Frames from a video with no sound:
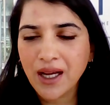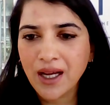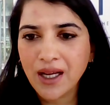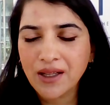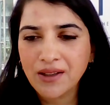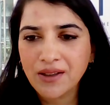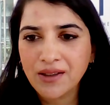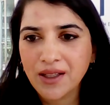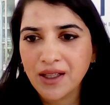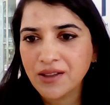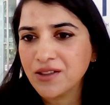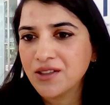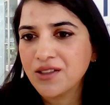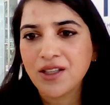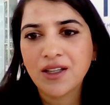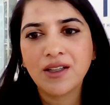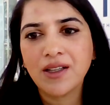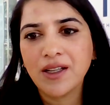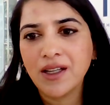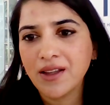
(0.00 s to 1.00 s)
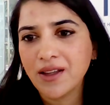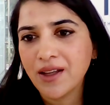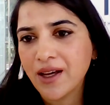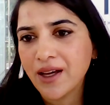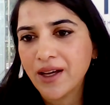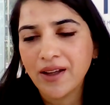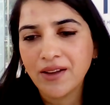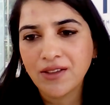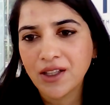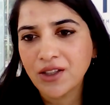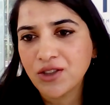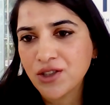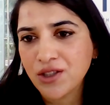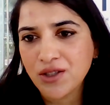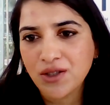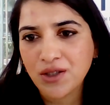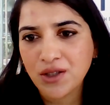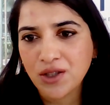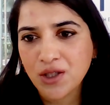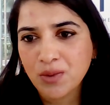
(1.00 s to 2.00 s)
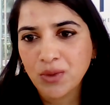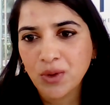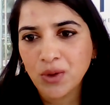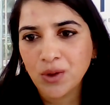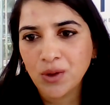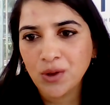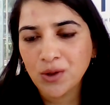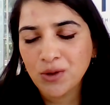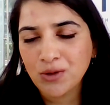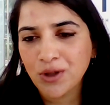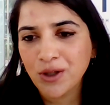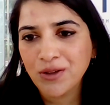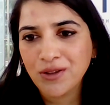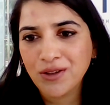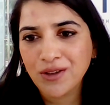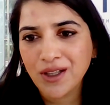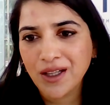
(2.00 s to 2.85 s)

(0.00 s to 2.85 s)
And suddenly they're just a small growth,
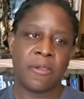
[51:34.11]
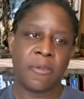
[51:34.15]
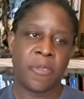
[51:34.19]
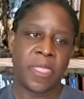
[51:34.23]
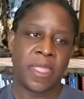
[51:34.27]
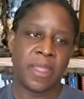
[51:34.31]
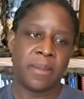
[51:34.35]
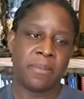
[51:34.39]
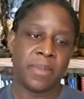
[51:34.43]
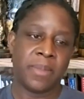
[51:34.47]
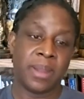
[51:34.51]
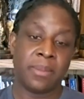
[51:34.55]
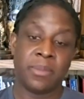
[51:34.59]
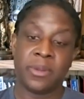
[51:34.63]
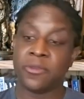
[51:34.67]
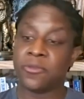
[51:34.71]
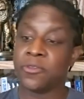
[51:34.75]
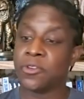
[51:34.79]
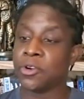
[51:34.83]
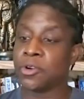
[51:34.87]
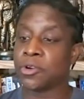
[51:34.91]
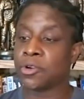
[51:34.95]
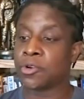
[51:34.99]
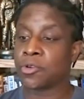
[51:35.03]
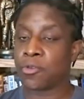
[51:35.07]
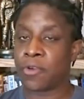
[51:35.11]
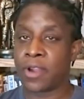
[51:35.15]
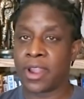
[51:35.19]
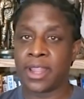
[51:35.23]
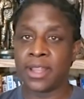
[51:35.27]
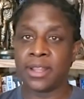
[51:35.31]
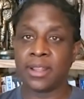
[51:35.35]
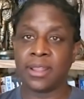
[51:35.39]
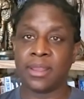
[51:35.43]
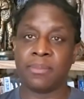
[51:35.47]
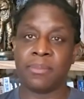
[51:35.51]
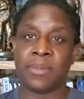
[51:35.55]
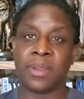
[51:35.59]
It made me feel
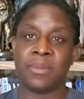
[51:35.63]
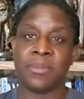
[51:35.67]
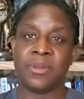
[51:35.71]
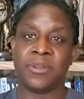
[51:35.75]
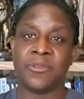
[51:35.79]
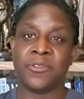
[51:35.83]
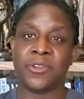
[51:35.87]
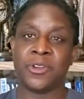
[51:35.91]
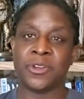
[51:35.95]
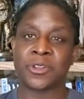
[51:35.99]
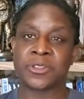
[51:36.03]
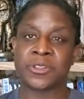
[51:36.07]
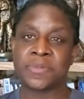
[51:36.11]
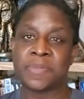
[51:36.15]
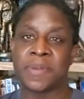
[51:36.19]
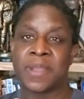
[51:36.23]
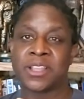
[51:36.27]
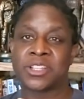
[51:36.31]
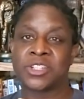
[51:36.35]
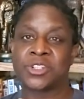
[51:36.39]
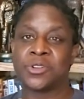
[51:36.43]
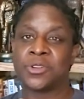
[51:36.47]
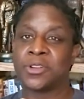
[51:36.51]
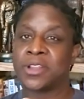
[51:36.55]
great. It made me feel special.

**PROMPT:**
Reproduce the lines above letter for letter. The pictures stay behind.

**SOLUTION:**
Frames from a video with no sound:
(0.00 s to 1.00 s)
(1.00 s to 2.00 s)
(2.00 s to 2.85 s)

(0.00 s to 2.85 s)
And suddenly they're just a small growth,
[51:34.11]
[51:34.15]
[51:34.19]
[51:34.23]
[51:34.27]
[51:34.31]
[51:34.35]
[51:34.39]
[51:34.43]
[51:34.47]
[51:34.51]
[51:34.55]
[51:34.59]
[51:34.63]
[51:34.67]
[51:34.71]
[51:34.75]
[51:34.79]
[51:34.83]
[51:34.87]
[51:34.91]
[51:34.95]
[51:34.99]
[51:35.03]
[51:35.07]
[51:35.11]
[51:35.15]
[51:35.19]
[51:35.23]
[51:35.27]
[51:35.31]
[51:35.35]
[51:35.39]
[51:35.43]
[51:35.47]
[51:35.51]
[51:35.55]
[51:35.59]
It made me feel
[51:35.63]
[51:35.67]
[51:35.71]
[51:35.75]
[51:35.79]
[51:35.83]
[51:35.87]
[51:35.91]
[51:35.95]
[51:35.99]
[51:36.03]
[51:36.07]
[51:36.11]
[51:36.15]
[51:36.19]
[51:36.23]
[51:36.27]
[51:36.31]
[51:36.35]
[51:36.39]
[51:36.43]
[51:36.47]
[51:36.51]
[51:36.55]
great. It made me feel special.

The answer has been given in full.